Пока все было тихо, и нам удавалось незаметно все ближе и ближе подходить к этим окопам. Но чем ближе мы подходили к ним, тем слабее становился туман. И один из сидевших в окопах дозорных обнаружил нас в этом тумане. По всей видимости, ему показалось, что нас не трое, а все можжевеловые кусты среди колеблющегося тумана в его испуганном взоре превратились в партизан, идущих в наступление на их окопы. Перепугавшись нас, он, оставив свой карабин на бруствере окопа, выбрался из него и побежал в сторону кладбища, где сидел другой дозорный. Подбегая к нему, он громко крикнул:
— Ганс! Битте фойер!
Мы поняли, что он просит у Ганса огня, чтобы закурить сигарету и этим самым объяснить его уход из окопа. В наступающей темноте вечера мы увидели два огонька от горящих сигарет у курящих немцев. Воспользовавшись замешательством этого немецкого дозорного, мы поднялись во весь рост и бегом направились к оставленному немцем окопу. Неожиданно Цымбал обнаружил перед окопом натянутую проволоку. Возможно, эта проволока была от мин, установленных против партизан, а может быть, от сигнальных ракет, но, увидев ее, Цымбал вполголоса крикнул нам: «Осторожно, проволока!»

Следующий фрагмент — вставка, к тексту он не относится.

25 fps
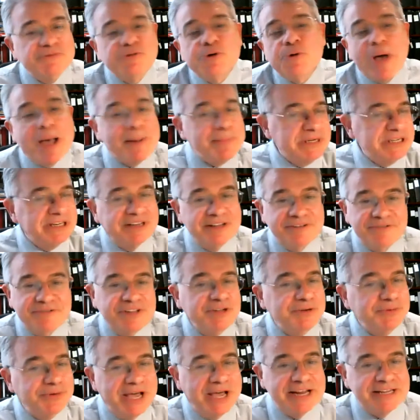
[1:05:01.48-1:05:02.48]
who happen to live in
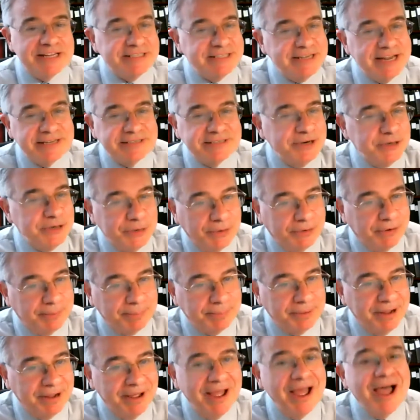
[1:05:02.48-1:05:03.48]
the United States and Europe.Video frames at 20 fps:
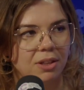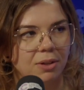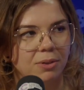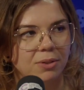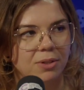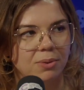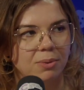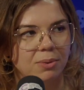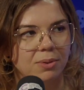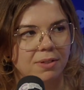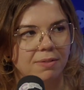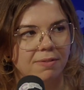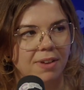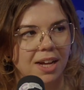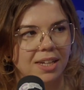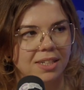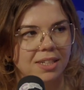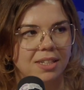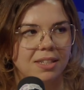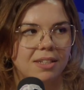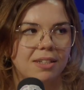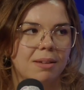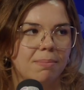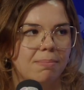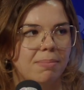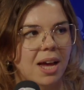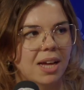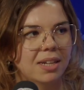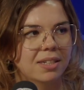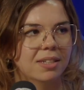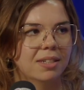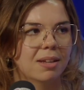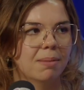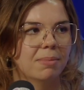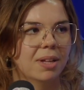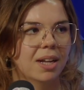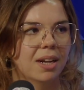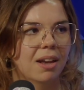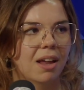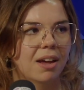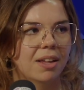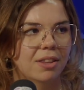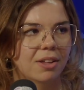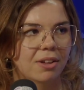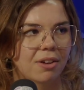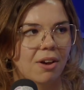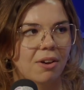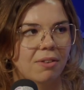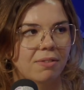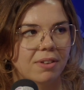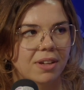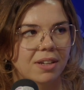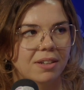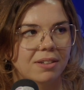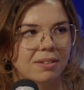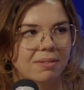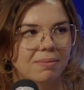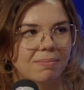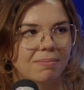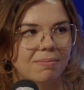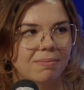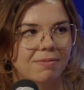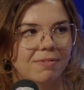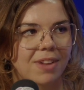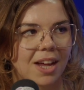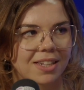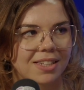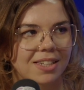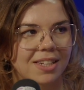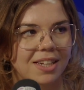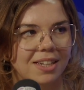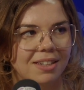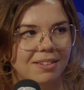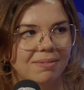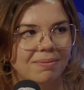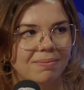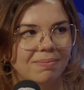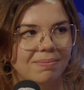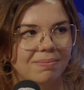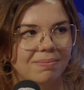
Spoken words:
those sorts of vaccines compared to something like the COVID vaccine?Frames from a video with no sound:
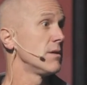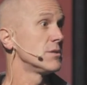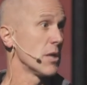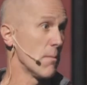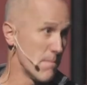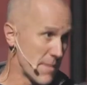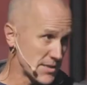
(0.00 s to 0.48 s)

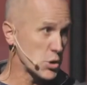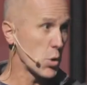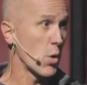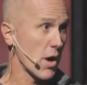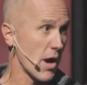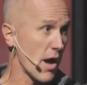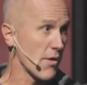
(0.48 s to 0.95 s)
to
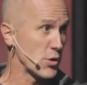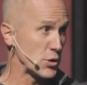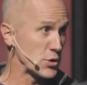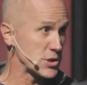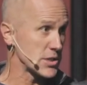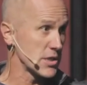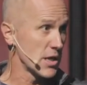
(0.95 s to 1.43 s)
mentor
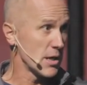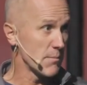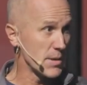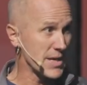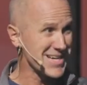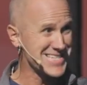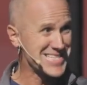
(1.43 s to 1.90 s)
others
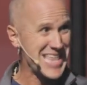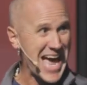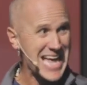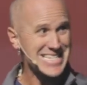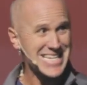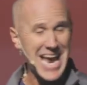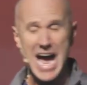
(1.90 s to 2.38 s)
because
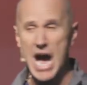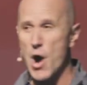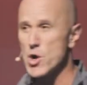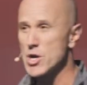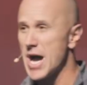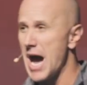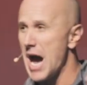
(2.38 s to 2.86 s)
that's
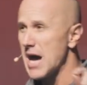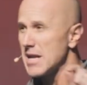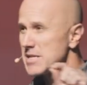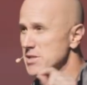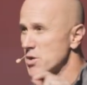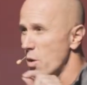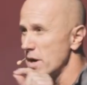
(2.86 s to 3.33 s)
how
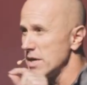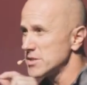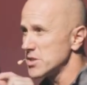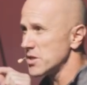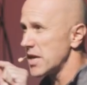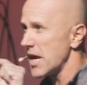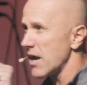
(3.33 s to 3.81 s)
God is going
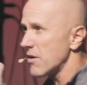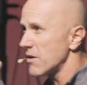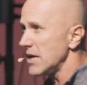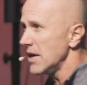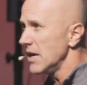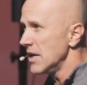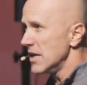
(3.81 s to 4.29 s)
to
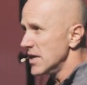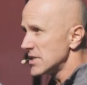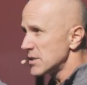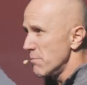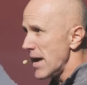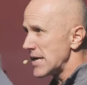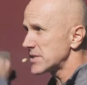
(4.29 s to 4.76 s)
carry
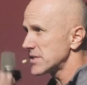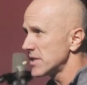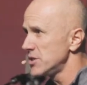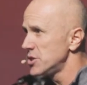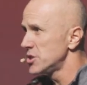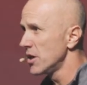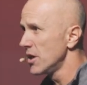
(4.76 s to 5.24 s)
his
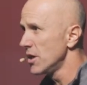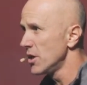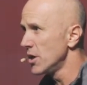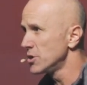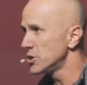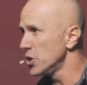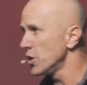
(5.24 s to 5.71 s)
message
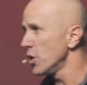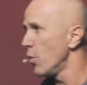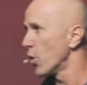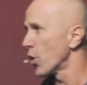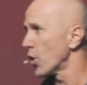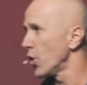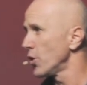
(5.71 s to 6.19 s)
to the
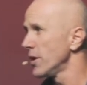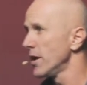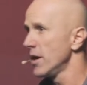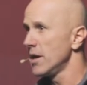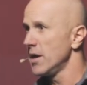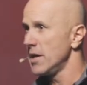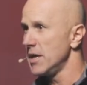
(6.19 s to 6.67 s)
world
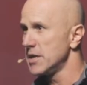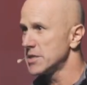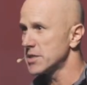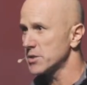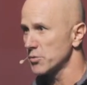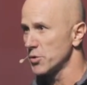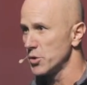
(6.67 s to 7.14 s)
is
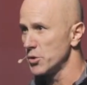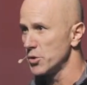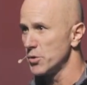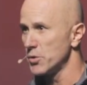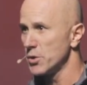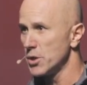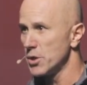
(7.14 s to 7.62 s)

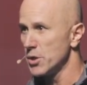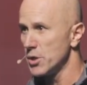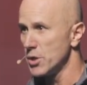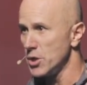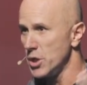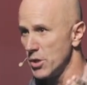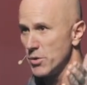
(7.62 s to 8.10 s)
through
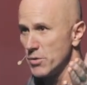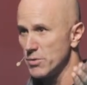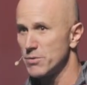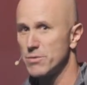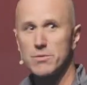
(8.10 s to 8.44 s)
you.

Перепрыгнув через нее, а затем через окопчик, мы быстро достигли края того соснового леса, который я видел из бинокля, когда наблюдал за немцами на берегу болота. В лесу уже было совсем темно, и кругом полно немцев. Недалеко стояла походная кухня, где немцы, получая ужин, громко гремели котелками и, поглощая его, шумно разговаривали между собой. Держа все время на взводе автоматы, мы не спеша, тщательно маскируясь за деревьями и разными кустарниками, шли по краю опушки леса среди немцев, которые сновали кругом в лесу. Неожиданно на фоне еще светлого неба мы обнаружили на краю леса силуэт пушки.

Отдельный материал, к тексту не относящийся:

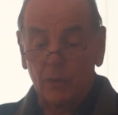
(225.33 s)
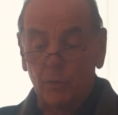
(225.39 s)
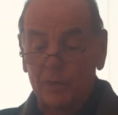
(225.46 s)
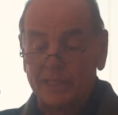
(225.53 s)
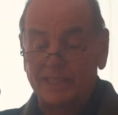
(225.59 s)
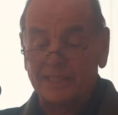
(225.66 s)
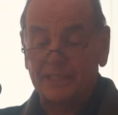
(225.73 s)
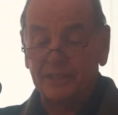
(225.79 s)

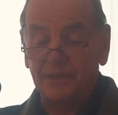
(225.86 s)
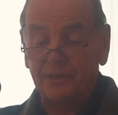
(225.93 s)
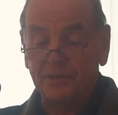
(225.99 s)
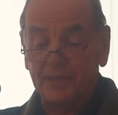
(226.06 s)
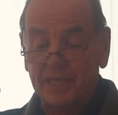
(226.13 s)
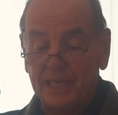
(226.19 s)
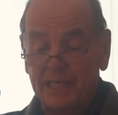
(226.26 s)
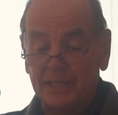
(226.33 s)
We still
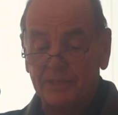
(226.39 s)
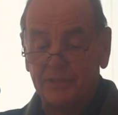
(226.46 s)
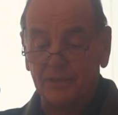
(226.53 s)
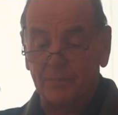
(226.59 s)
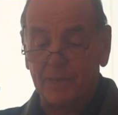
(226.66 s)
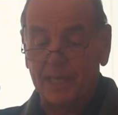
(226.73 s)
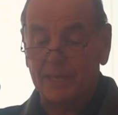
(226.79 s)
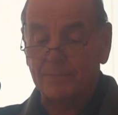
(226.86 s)
need
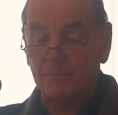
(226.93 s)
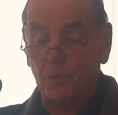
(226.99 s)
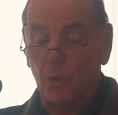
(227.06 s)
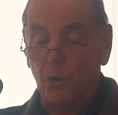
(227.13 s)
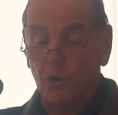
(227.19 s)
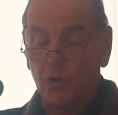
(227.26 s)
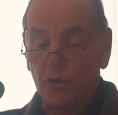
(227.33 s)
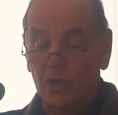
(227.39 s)
to make
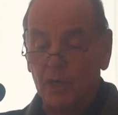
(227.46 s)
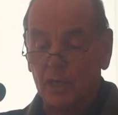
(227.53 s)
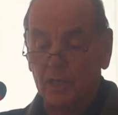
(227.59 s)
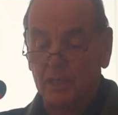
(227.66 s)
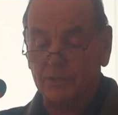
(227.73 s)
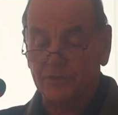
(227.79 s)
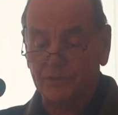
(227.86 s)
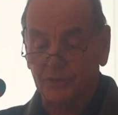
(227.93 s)
more
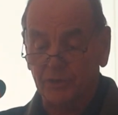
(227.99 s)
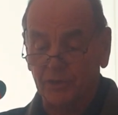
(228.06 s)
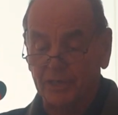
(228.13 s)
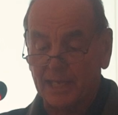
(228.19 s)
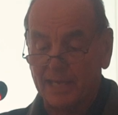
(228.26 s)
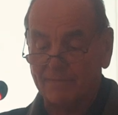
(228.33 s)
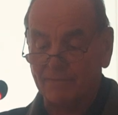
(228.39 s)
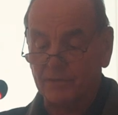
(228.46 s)

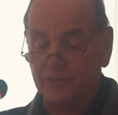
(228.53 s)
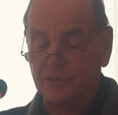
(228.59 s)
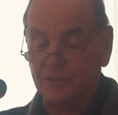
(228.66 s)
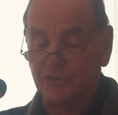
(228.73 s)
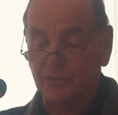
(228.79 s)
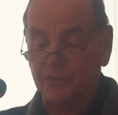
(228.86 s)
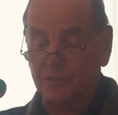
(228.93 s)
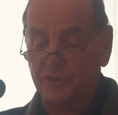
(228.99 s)
concerted
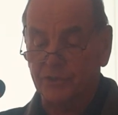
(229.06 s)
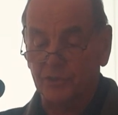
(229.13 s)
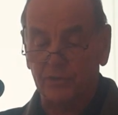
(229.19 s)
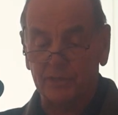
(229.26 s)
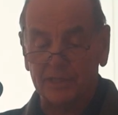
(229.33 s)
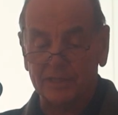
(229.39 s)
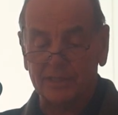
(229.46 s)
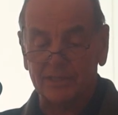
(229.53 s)
efforts to
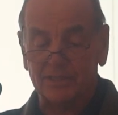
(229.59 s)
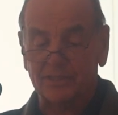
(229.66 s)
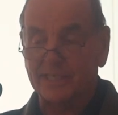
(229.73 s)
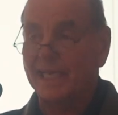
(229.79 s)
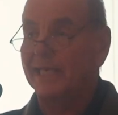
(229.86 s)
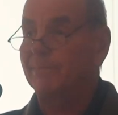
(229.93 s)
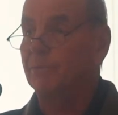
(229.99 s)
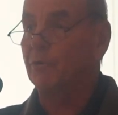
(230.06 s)
ensure the
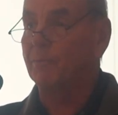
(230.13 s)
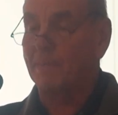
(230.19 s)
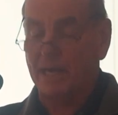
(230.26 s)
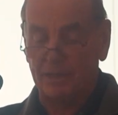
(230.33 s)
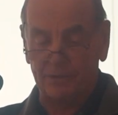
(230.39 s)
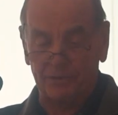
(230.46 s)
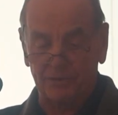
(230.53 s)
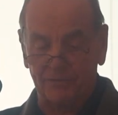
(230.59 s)
sustainable
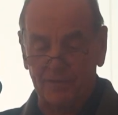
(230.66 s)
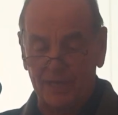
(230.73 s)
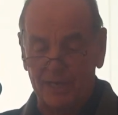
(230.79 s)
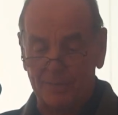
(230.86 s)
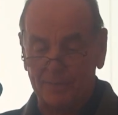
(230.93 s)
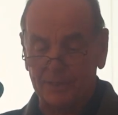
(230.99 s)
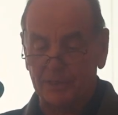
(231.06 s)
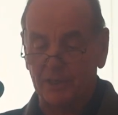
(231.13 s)
mountain
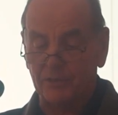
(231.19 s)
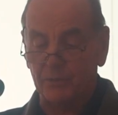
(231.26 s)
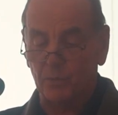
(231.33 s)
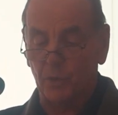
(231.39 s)
development of the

— Пушка… — шепнул мне Цымбал.
— Вижу, — ответил я.
Осторожно приближаясь к ней и боясь, что где-то рядом с пушкой должен находиться артиллерийский расчет противника, мы все свое внимание сосредоточили на эту сторону леса. Когда же мы подошли совсем близко к этой пушке, то обнаружили, что это совсем и не пушка, а обычный прицеп от автомашины, на котором лежали бревна, приподнятые вверх как ствол пушки. Чертыхнувшись, мы быстрым шагом пошли дальше мимо этого прицепа. Лес был небольшой, и дальше за ним показалось поле. Мы были очень рады тому, что пока без единого выстрела прошли самый опасный участок пути прямо под носом у немцев.
Быстрым шагом мы уже шли по открытому полю, когда нам наперерез по дороге, идущей посреди поля, выскочил из леса всадник. Мы несколько опешили от этой неожиданности и замедлили шаг. Но немец, сидящий в седле, не обратил на нас никакого внимания и проскакал на коне почти под самым носом у нас.
— Ну и везет нам, — весело сказал Василий, молчавший всю дорогу.
Пройдя это поле, мы снова углубились в лес. В нем высокие сосны перемежались с мелкими кустиками и молодым ельником. Пройдя еще с километр по этому лесу, а может быть, и меньше, мы снова вышли к болоту. «Все! Я дальше не пойду, — категорически заявил Цымбал. — Мне это болото до того осточертело, что больше я в него не полезу». Каждому из нас болото, в котором мы провели уже почти две недели, страшно надоело. Мокрая одежда и обувь, падение в холодную воду, споткнувшись то о корни, то о кочки, сопревшие в сапогах ноги, которые мы не разували уже несколько суток, все это так нам надоело, что решили в болото, встретившееся на нашем пути, больше не идти.